U.S. agents guilty of kidnapping
Trial in absentia included claims of cleric’s torture
ROME – An Italian judge convicted 23 Americans on Wednesday of kidnapping an Egyptian cleric off the streets of Milan in 2003, a sweeping verdict against one of the CIA’s most valued anti-terrorism tools – the practice known as extraordinary rendition.
The decision was a victory for Italian anti-terrorism prosecutors and police who spent six years building a massive case. The two-year trial exposed details of a secretive world and was the first anywhere to challenge the program under which the CIA abducted suspects and spirited them to third countries for interrogation.

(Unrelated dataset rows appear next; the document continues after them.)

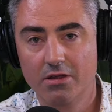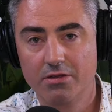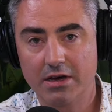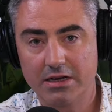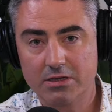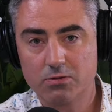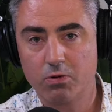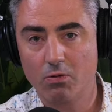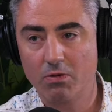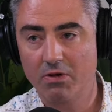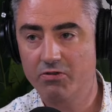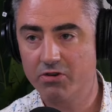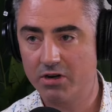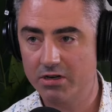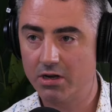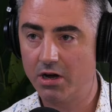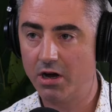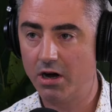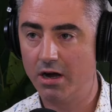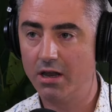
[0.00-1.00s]
that's what we've
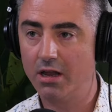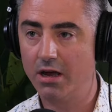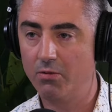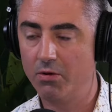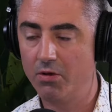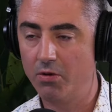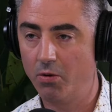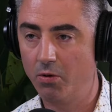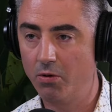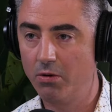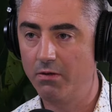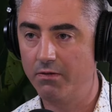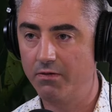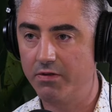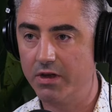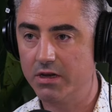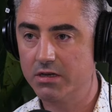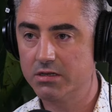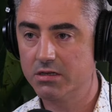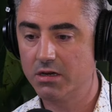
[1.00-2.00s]
tried to highlight with all
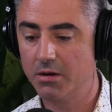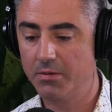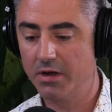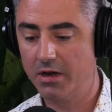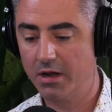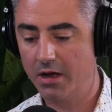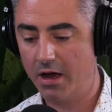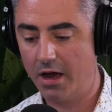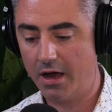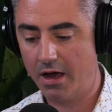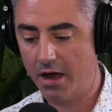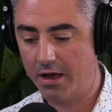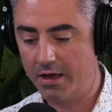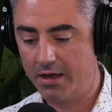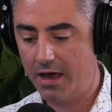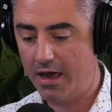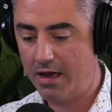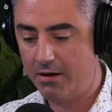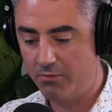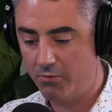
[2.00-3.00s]
of this. I mean, I,
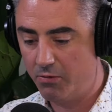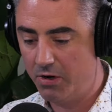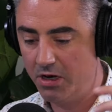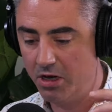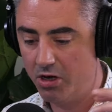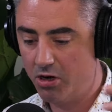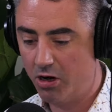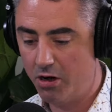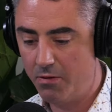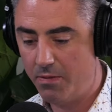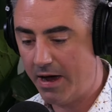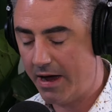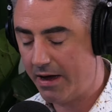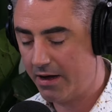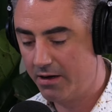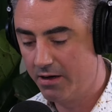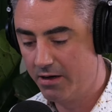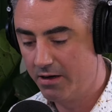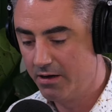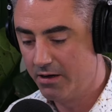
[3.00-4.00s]
again, when you go
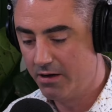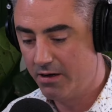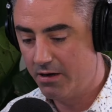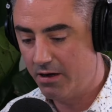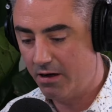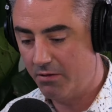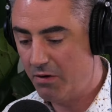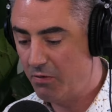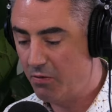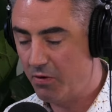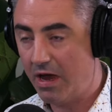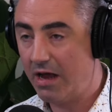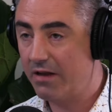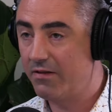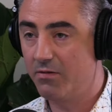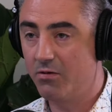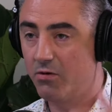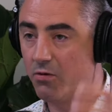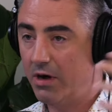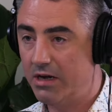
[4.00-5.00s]
back, I remember we
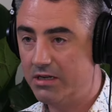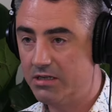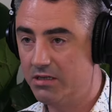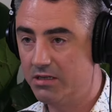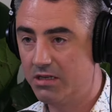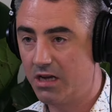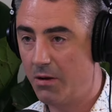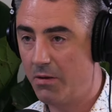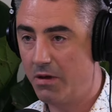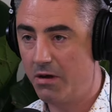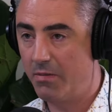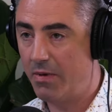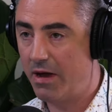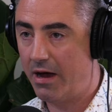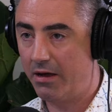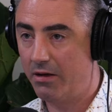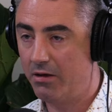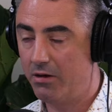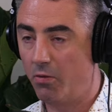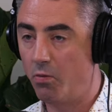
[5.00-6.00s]
had some questions coming
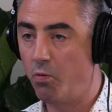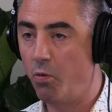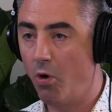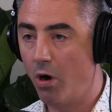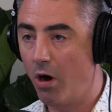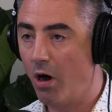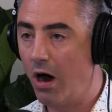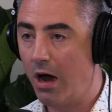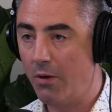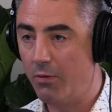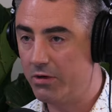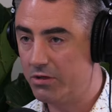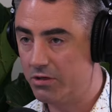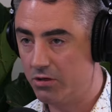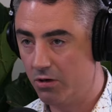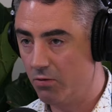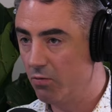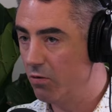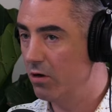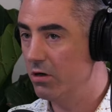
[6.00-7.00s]
about, you know, what I would
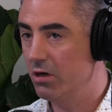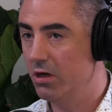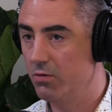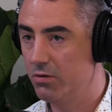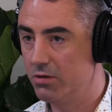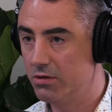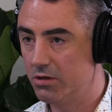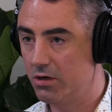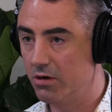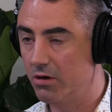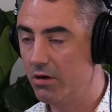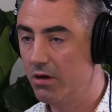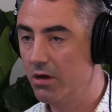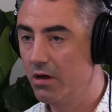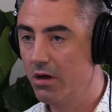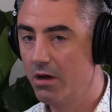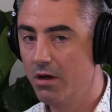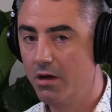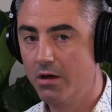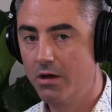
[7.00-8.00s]
do, what you would do.
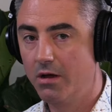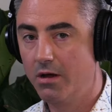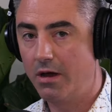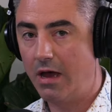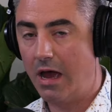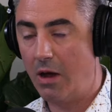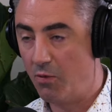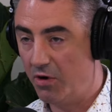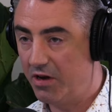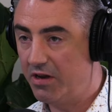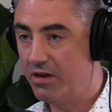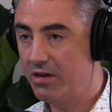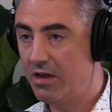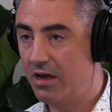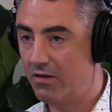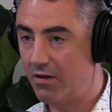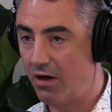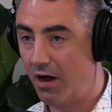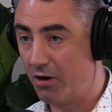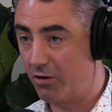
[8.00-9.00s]
And we did
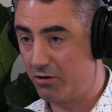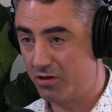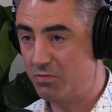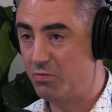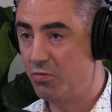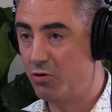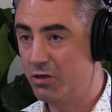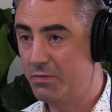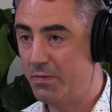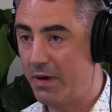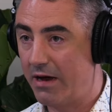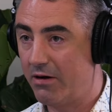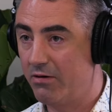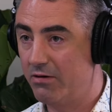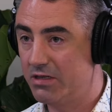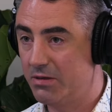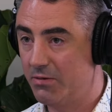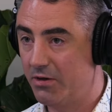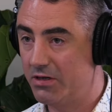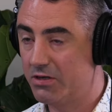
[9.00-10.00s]
get, I got some pushback
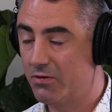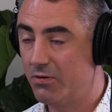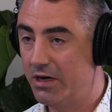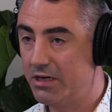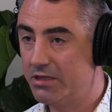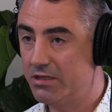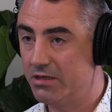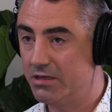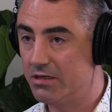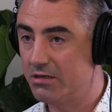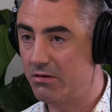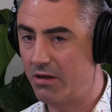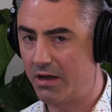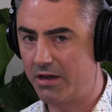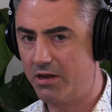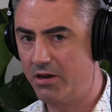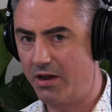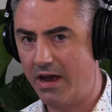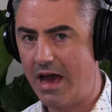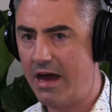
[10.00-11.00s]
on some of those questions.
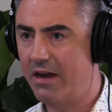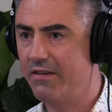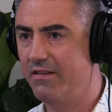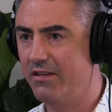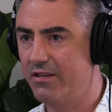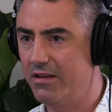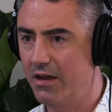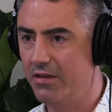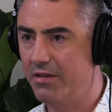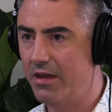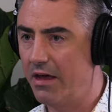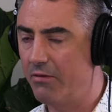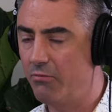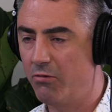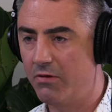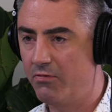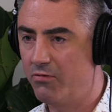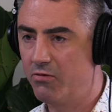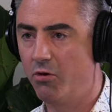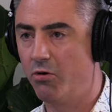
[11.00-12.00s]
Like, you know, how does he done that?
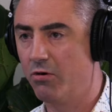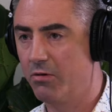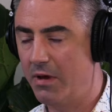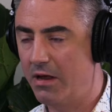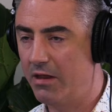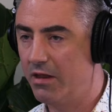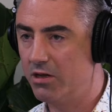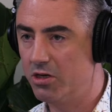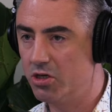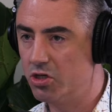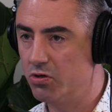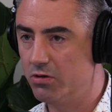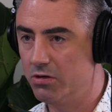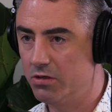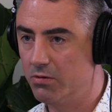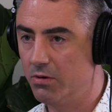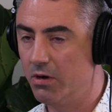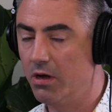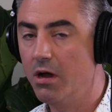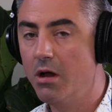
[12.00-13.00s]
We've talked about that you
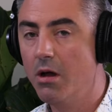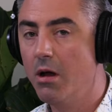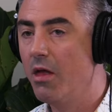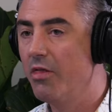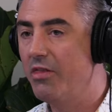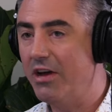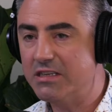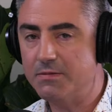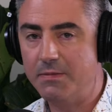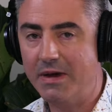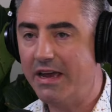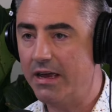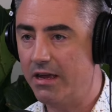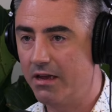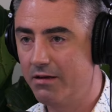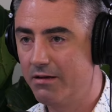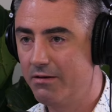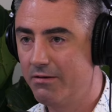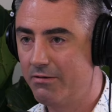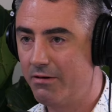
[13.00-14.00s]
shouldn't do it. That's
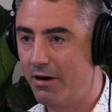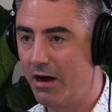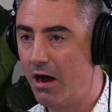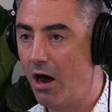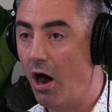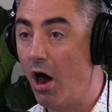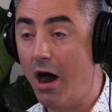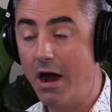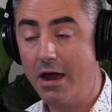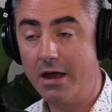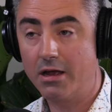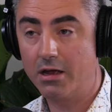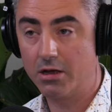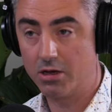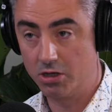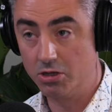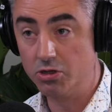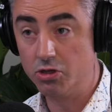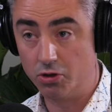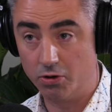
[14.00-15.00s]
me, right? I
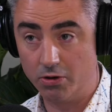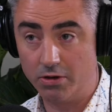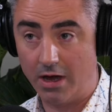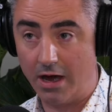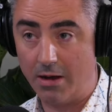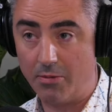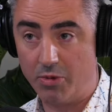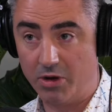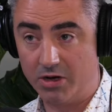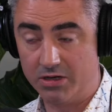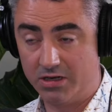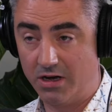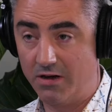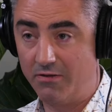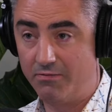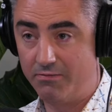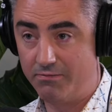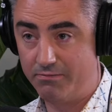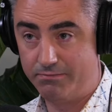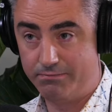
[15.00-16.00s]
can do that because
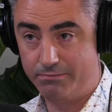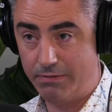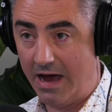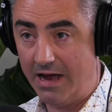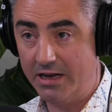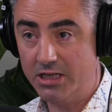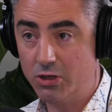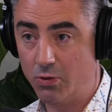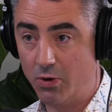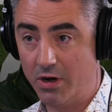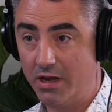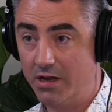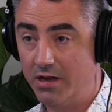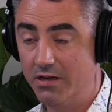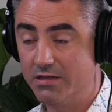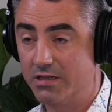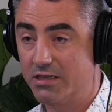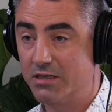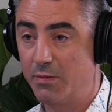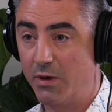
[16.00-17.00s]
I've had 20
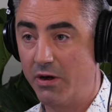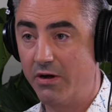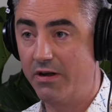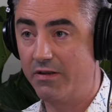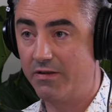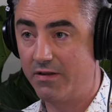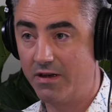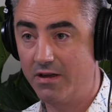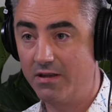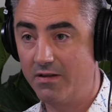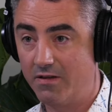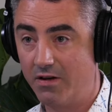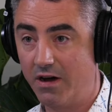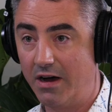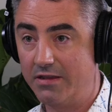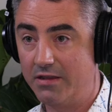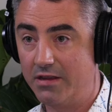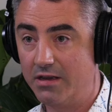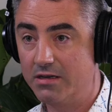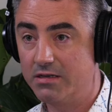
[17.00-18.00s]
years experience
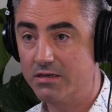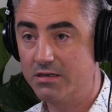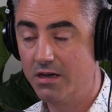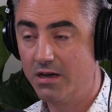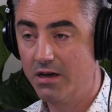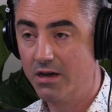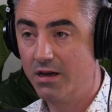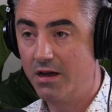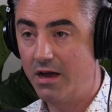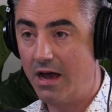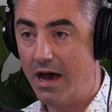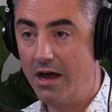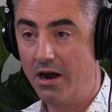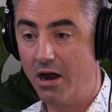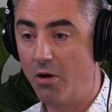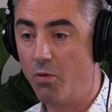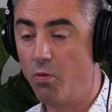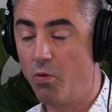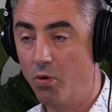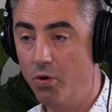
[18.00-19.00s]
inside this
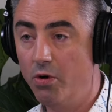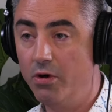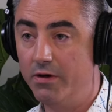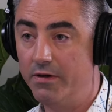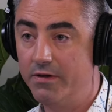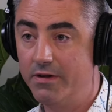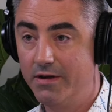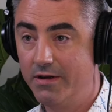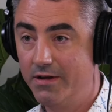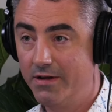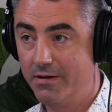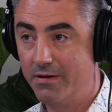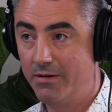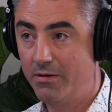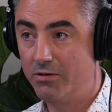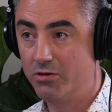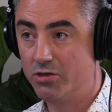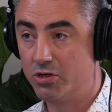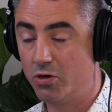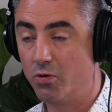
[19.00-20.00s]
and I would
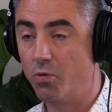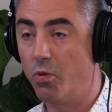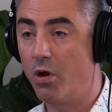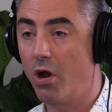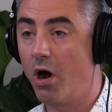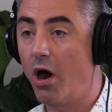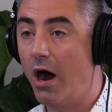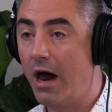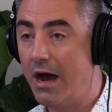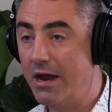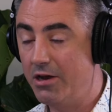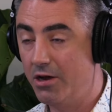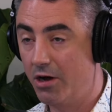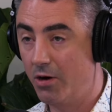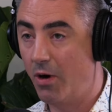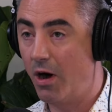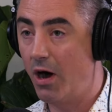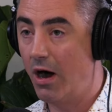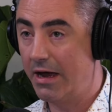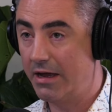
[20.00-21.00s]
do what I
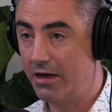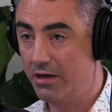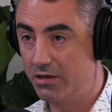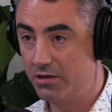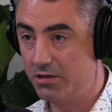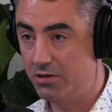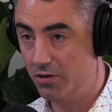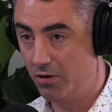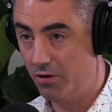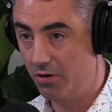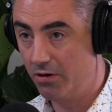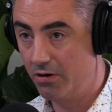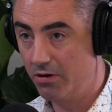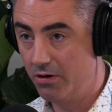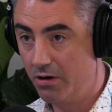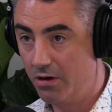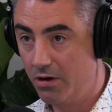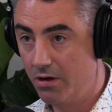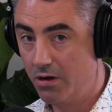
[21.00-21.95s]
know I can do.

A clandestine team of U.S. and Italian operatives abducted Abu Omar, a militant cleric suspected of recruiting fighters for Iraq and Afghanistan, and he was flown to Egypt, where he claimed to have undergone months of torture and abuse.
The case sparked international uproar, and the governments of Italian Prime Minister Silvio Berlusconi and his predecessor tried repeatedly to scuttle the trial.
“I think it is very important for everyone that this trial was completed,” said Armando Spataro, the lead prosecutor. He added: “The message of this important ruling – to nations, governments, institutions, secret services, etc. – is that we cannot use illegal instruments in our effort against terrorism. Our democracies, otherwise, would betray their principles.”
Judge Oscar Magi acquitted three other Americans, including the former CIA station chief in Italy, because they had diplomatic immunity. Magi also set aside charges against five Italian intelligence officials including the former chief and deputy chief of Italy’s spy agency, ruling they were protected by a state-secrets law. But he convicted two other Italians.
The Americans were tried in absentia. Given that the U.S. government has declined to cooperate with the prosecution, it seemed unlikely that any would spend time in an Italian prison. However, the convicted Americans may be at risk if they travel to Europe. Prosecutors have issued arrest warrants that can be executed in any of the European Union’s 27 countries.
The judge issued an eight-year prison sentence for Robert Seldon Lady, the former CIA chief in Milan. Testimony indicated that Lady initially opposed abducting Abu Omar as unnecessary and dangerous but ultimately became the ground-level architect of the operation. The other U.S. operatives were given five-year sentences, and the Italians received three-year terms.
Omar has been released, but was not permitted to leave Egypt to attend the trial.